DIY-ing your own cleaners using safe ingredients like regular white vinegar and baking soda is going to be one of the cleanest and most environmentally-friendly ways to get the job done.
Here’s how to swap your cleaning products for non-toxic versions that are safe and effective.
For the bathroom:
Among the active ingredients in most toilet bowl cleaners are hydrochloric acid and chlorine bleach. Hydrochloric acid is corrosive and extremely toxic to pets, children, and whoever is handling it (ie: you). Chlorine bleach is highly caustic and can burn, corrode, or destroy living tissue. While both ingredients certainly get the job done, they’re harmful to every living creature in your home, and you can imagine what flushing those chemicals down the drain does to our planet.
You can make your toilet bowl cleaner by combining baking soda, distilled white vinegar and some tea tree essential oil (for scent). For heavier cleaning power, combine the white vinegar with borax and add lemon and lavender oils for an extra kick.
In the laundry room:
Making your own non-toxic laundry detergent is simple enough, and you can find dozens of recipes online including this tried and true DIY formula. But what about whitening your whites? Or brightening your brights? No, you don’t need to reach for the bleach just yet. Some simple household products will do the trick without impacting the earth.

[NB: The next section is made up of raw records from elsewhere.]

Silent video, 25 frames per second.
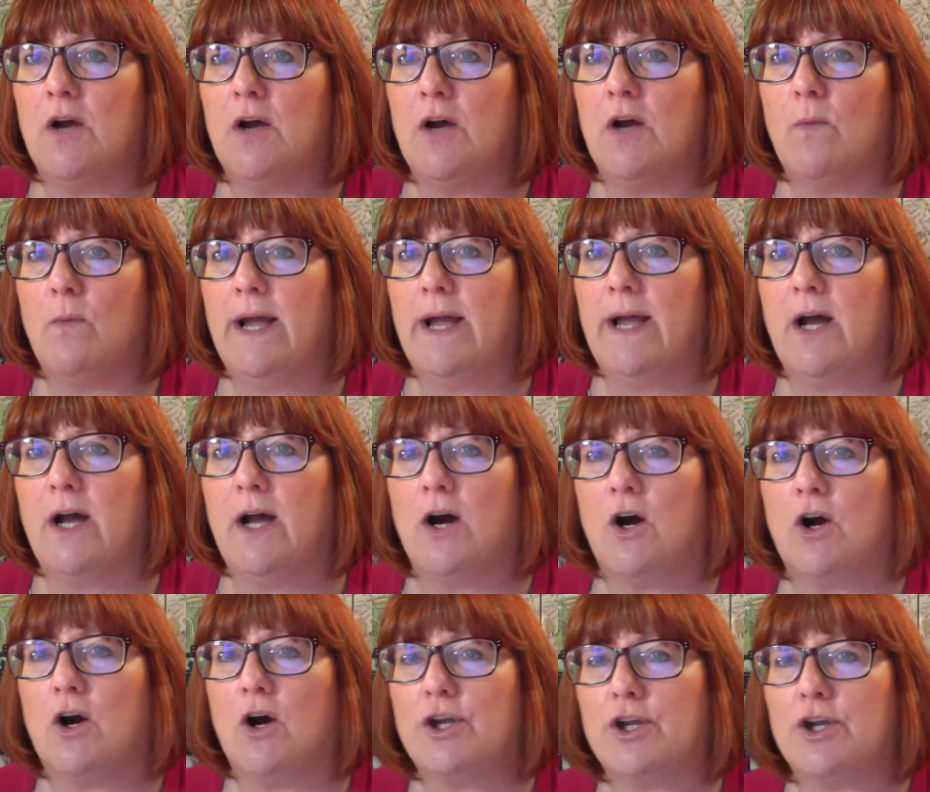Where
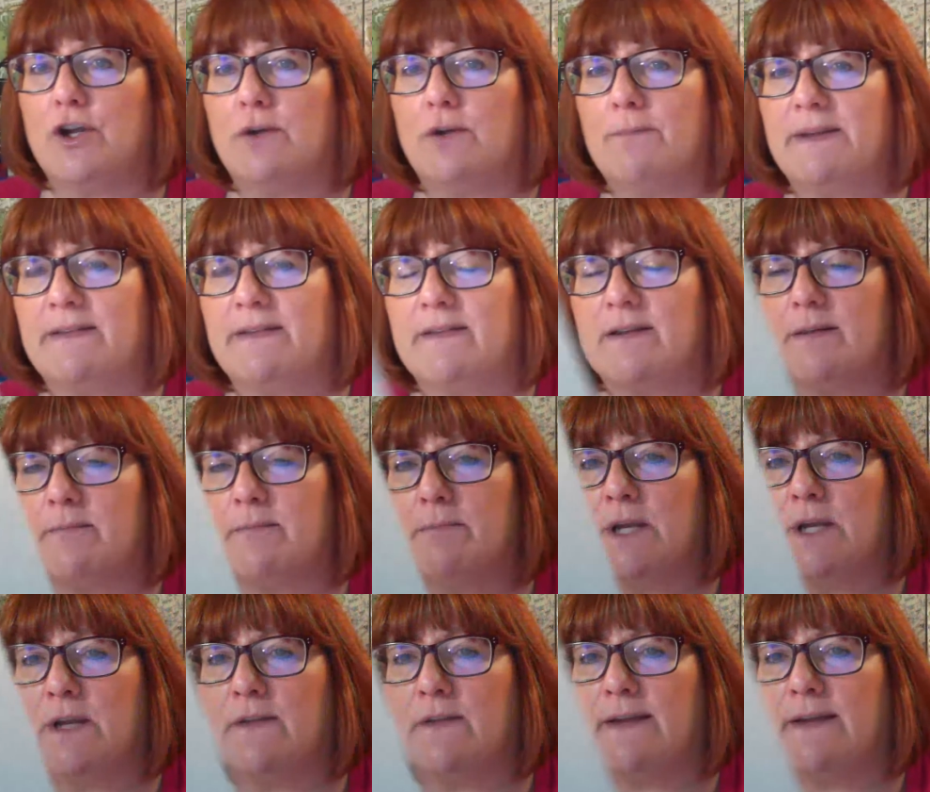are you, Mr.
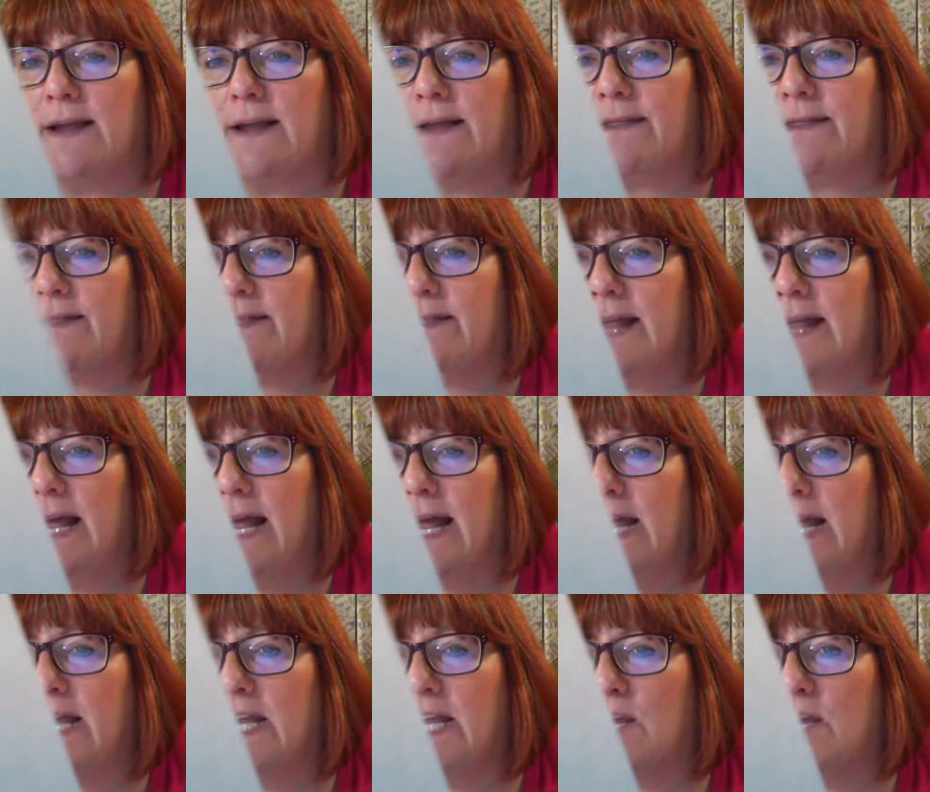Music? There
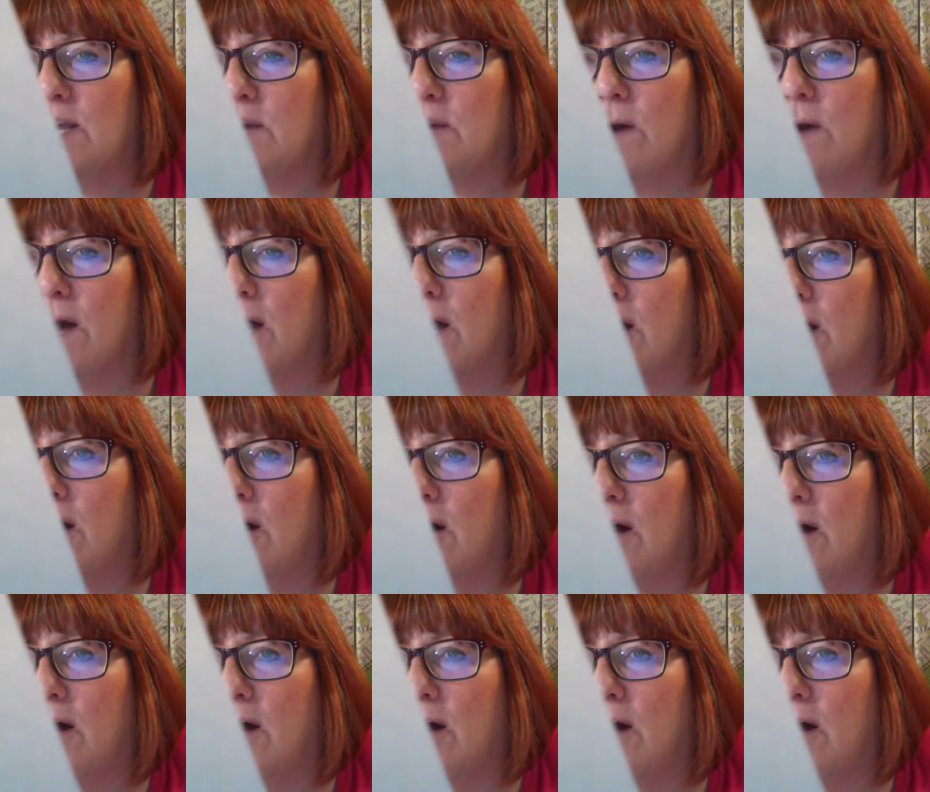you are.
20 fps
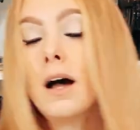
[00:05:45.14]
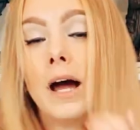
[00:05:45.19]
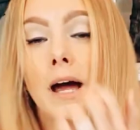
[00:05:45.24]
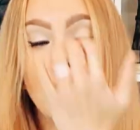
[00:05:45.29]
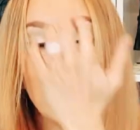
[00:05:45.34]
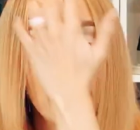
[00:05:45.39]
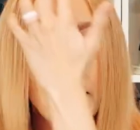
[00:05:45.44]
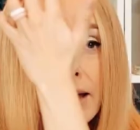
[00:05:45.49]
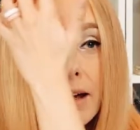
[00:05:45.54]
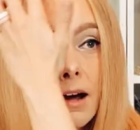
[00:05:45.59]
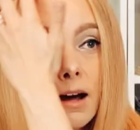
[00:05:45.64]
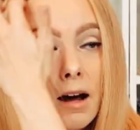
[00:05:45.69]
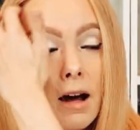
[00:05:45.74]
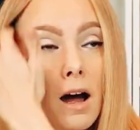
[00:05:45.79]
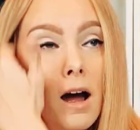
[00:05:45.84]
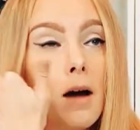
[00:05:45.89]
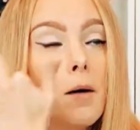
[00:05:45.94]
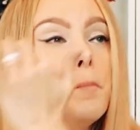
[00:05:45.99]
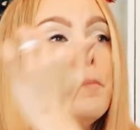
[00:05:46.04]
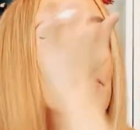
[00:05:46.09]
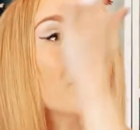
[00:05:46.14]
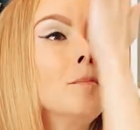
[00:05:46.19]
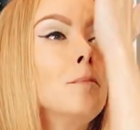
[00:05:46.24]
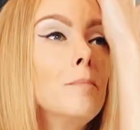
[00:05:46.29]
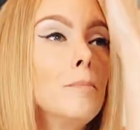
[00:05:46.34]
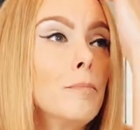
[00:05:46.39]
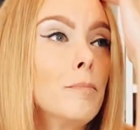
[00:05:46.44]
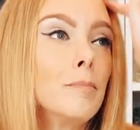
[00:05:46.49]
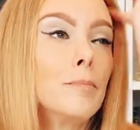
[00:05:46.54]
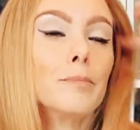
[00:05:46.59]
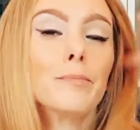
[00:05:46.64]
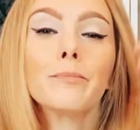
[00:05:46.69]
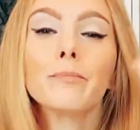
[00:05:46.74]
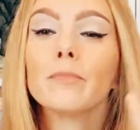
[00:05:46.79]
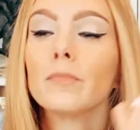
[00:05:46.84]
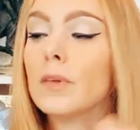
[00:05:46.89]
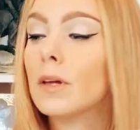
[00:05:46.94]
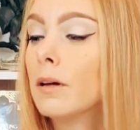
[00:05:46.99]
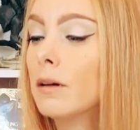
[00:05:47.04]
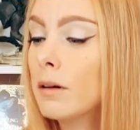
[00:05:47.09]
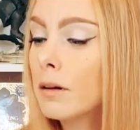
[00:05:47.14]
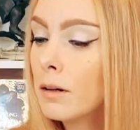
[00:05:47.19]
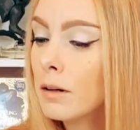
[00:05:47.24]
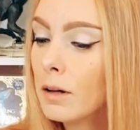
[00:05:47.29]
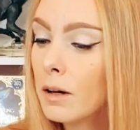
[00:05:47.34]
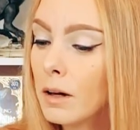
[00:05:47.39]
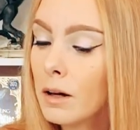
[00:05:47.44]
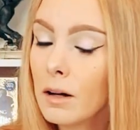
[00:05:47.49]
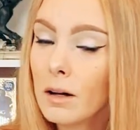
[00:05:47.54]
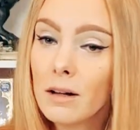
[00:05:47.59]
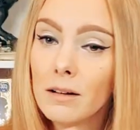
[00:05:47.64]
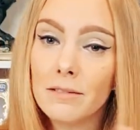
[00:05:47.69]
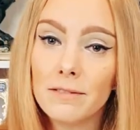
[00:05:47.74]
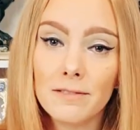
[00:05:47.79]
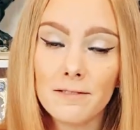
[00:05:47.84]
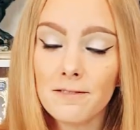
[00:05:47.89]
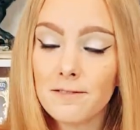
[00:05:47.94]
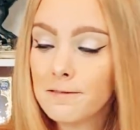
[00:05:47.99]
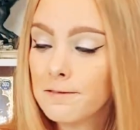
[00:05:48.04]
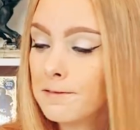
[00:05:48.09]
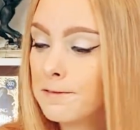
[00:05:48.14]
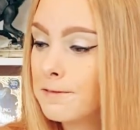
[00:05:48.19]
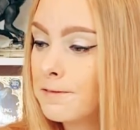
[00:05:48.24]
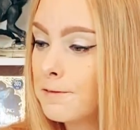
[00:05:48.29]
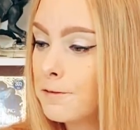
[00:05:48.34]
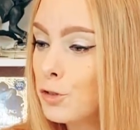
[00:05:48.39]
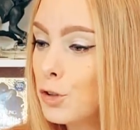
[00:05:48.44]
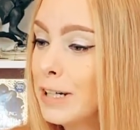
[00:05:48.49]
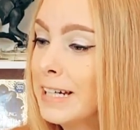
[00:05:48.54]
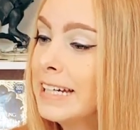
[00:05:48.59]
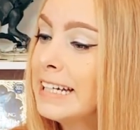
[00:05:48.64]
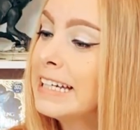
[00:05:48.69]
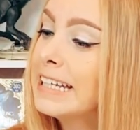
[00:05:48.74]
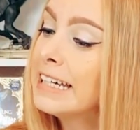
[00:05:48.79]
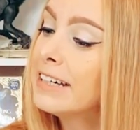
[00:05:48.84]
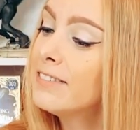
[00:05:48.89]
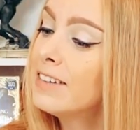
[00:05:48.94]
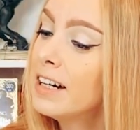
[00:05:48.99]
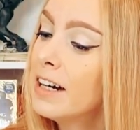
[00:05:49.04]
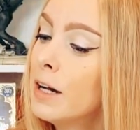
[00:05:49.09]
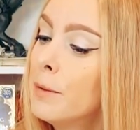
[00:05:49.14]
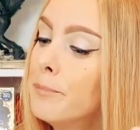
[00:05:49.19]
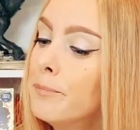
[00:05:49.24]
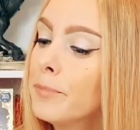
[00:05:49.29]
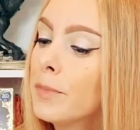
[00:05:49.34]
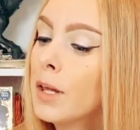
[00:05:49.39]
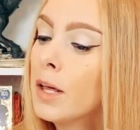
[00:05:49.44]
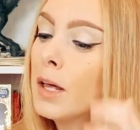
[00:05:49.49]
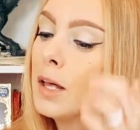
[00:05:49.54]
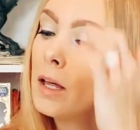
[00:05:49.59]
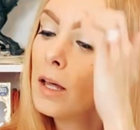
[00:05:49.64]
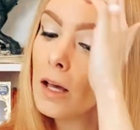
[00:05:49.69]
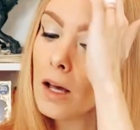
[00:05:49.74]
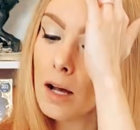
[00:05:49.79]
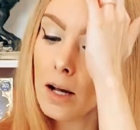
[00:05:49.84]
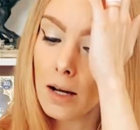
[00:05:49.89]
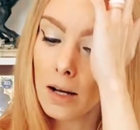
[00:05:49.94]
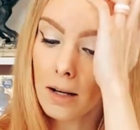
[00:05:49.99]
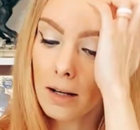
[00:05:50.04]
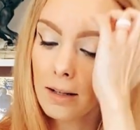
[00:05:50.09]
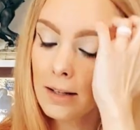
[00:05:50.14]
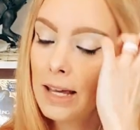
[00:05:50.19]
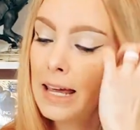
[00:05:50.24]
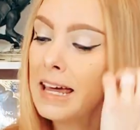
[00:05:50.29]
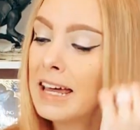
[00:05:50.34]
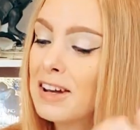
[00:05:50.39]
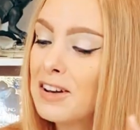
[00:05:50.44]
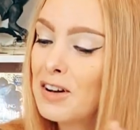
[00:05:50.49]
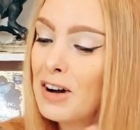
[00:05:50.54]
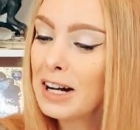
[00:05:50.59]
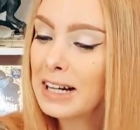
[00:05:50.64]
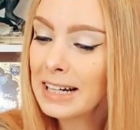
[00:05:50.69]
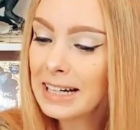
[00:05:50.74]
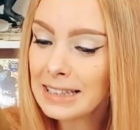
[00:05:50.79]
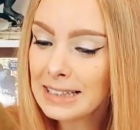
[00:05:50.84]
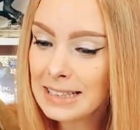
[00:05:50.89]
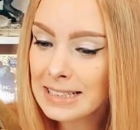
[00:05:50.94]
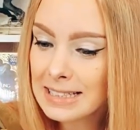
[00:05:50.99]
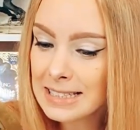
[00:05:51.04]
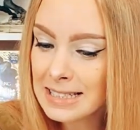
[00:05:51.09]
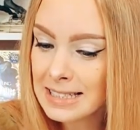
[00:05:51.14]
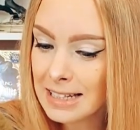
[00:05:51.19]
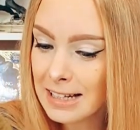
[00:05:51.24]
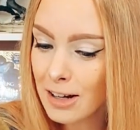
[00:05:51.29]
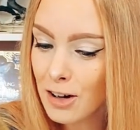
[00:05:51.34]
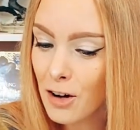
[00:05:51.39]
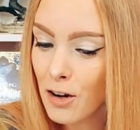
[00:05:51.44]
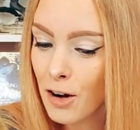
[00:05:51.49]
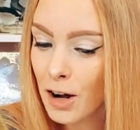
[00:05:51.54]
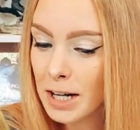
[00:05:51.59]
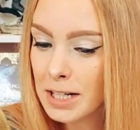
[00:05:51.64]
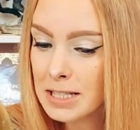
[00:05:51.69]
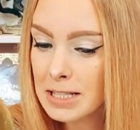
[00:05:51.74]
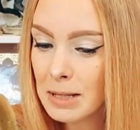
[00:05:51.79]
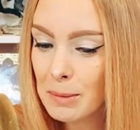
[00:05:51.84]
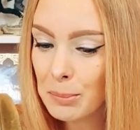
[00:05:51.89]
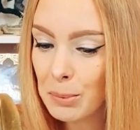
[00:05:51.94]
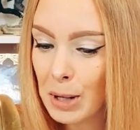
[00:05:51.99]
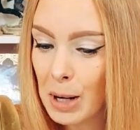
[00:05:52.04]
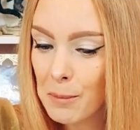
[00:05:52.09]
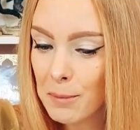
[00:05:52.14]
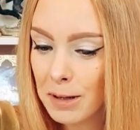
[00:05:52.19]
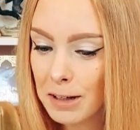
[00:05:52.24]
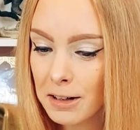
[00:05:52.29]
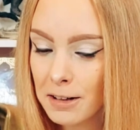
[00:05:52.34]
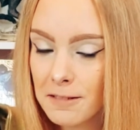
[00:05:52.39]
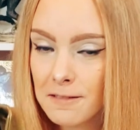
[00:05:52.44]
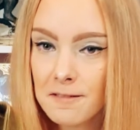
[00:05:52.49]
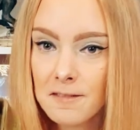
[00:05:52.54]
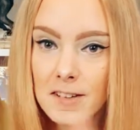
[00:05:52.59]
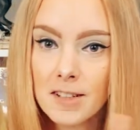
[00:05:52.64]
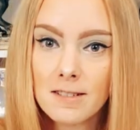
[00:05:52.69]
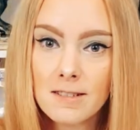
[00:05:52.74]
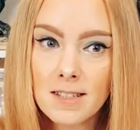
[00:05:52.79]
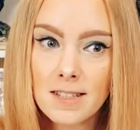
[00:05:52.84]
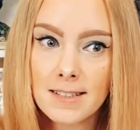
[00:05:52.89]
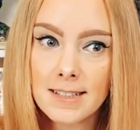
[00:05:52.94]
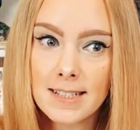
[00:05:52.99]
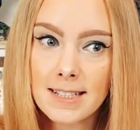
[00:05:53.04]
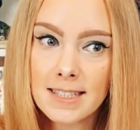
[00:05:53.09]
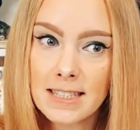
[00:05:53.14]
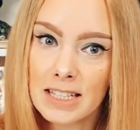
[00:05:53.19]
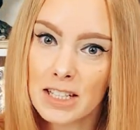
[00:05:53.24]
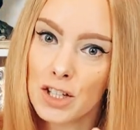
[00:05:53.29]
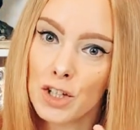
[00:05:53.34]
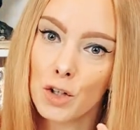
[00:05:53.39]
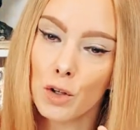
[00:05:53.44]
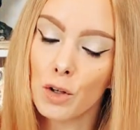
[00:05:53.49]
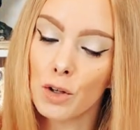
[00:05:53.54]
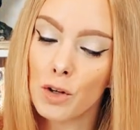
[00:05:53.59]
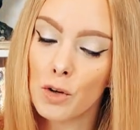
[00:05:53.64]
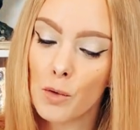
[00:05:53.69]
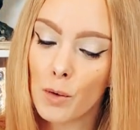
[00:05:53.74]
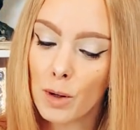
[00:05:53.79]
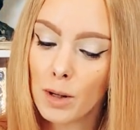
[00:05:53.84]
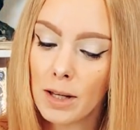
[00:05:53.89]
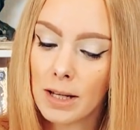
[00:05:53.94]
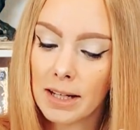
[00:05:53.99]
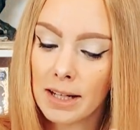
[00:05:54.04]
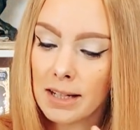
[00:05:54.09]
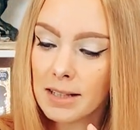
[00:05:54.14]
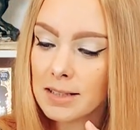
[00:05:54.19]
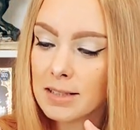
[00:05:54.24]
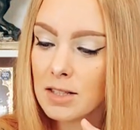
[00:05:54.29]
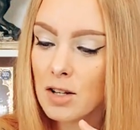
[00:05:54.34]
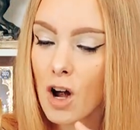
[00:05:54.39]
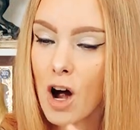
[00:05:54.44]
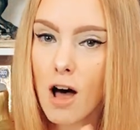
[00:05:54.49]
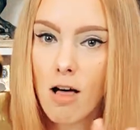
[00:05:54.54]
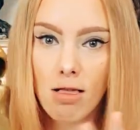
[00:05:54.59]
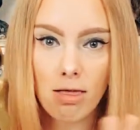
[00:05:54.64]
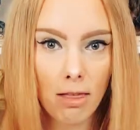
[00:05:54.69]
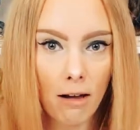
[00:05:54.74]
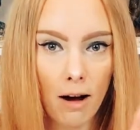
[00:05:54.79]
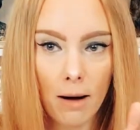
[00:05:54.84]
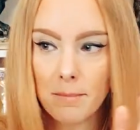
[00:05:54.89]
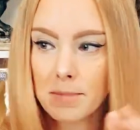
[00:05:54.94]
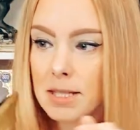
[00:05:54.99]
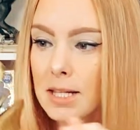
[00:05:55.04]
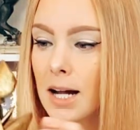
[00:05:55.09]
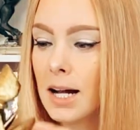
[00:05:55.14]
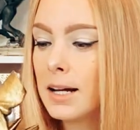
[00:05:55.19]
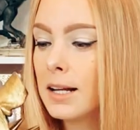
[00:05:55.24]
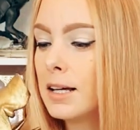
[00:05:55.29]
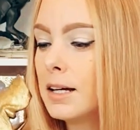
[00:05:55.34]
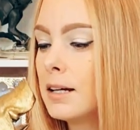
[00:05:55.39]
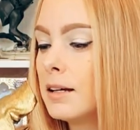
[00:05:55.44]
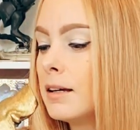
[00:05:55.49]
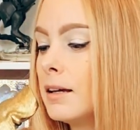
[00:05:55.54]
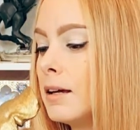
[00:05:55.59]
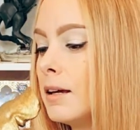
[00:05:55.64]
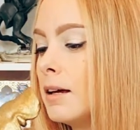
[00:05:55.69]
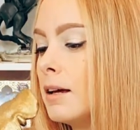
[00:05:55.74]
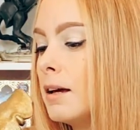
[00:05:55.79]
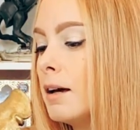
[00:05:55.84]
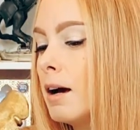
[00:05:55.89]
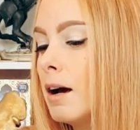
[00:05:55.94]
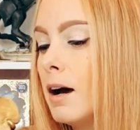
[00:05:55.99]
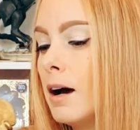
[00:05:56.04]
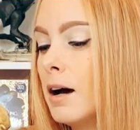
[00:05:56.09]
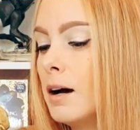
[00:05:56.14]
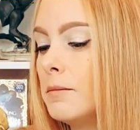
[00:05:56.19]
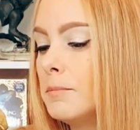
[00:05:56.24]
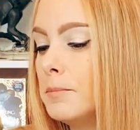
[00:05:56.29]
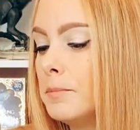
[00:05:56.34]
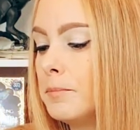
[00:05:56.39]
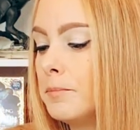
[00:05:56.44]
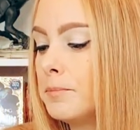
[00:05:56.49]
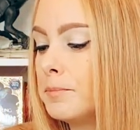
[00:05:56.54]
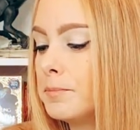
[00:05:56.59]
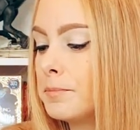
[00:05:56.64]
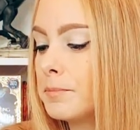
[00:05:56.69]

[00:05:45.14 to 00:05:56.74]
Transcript: I, uh, I freaking give up. Uh, cannot get this thing on to the point where it feels like secure or like it's not lopsided. Um,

Baking soda whitens, freshens, and softens fabrics. Simply add 1/2 cup of baking soda along with your regular laundry detergent when washing clothes. For spot stains, make a paste of baking soda and water and apply directly to the fabric.
You can alternatively use hydrogen peroxide as a mild bleaching agent that’s far less harmful to the environment. It can be used to remove stains, and when exposed to light, hydrogen peroxide eventually breaks down to water and oxygen and becomes a biodegradable oxygen-based bleach. All you have to do is add one cup of hydrogen peroxide to each washer load of laundry to safely whiten your whites or brighten your colored loads. Hydrogen peroxide should be placed in the automatic bleach dispenser of the washer or added as the washer is filling with water, so it is dispersed evenly before clothes are added. Do not pour hydrogen peroxide directly on dry colored fabrics because it can cause spotting by removing color.
For a general anti-bacterial cleaner you can use anywhere:
Combine witch hazel and essential oils (tea tree or thyme) to a spray bottle, shake well, spray, and let air-dry. Water, white vinegar, lavender essential oil will also get the job done!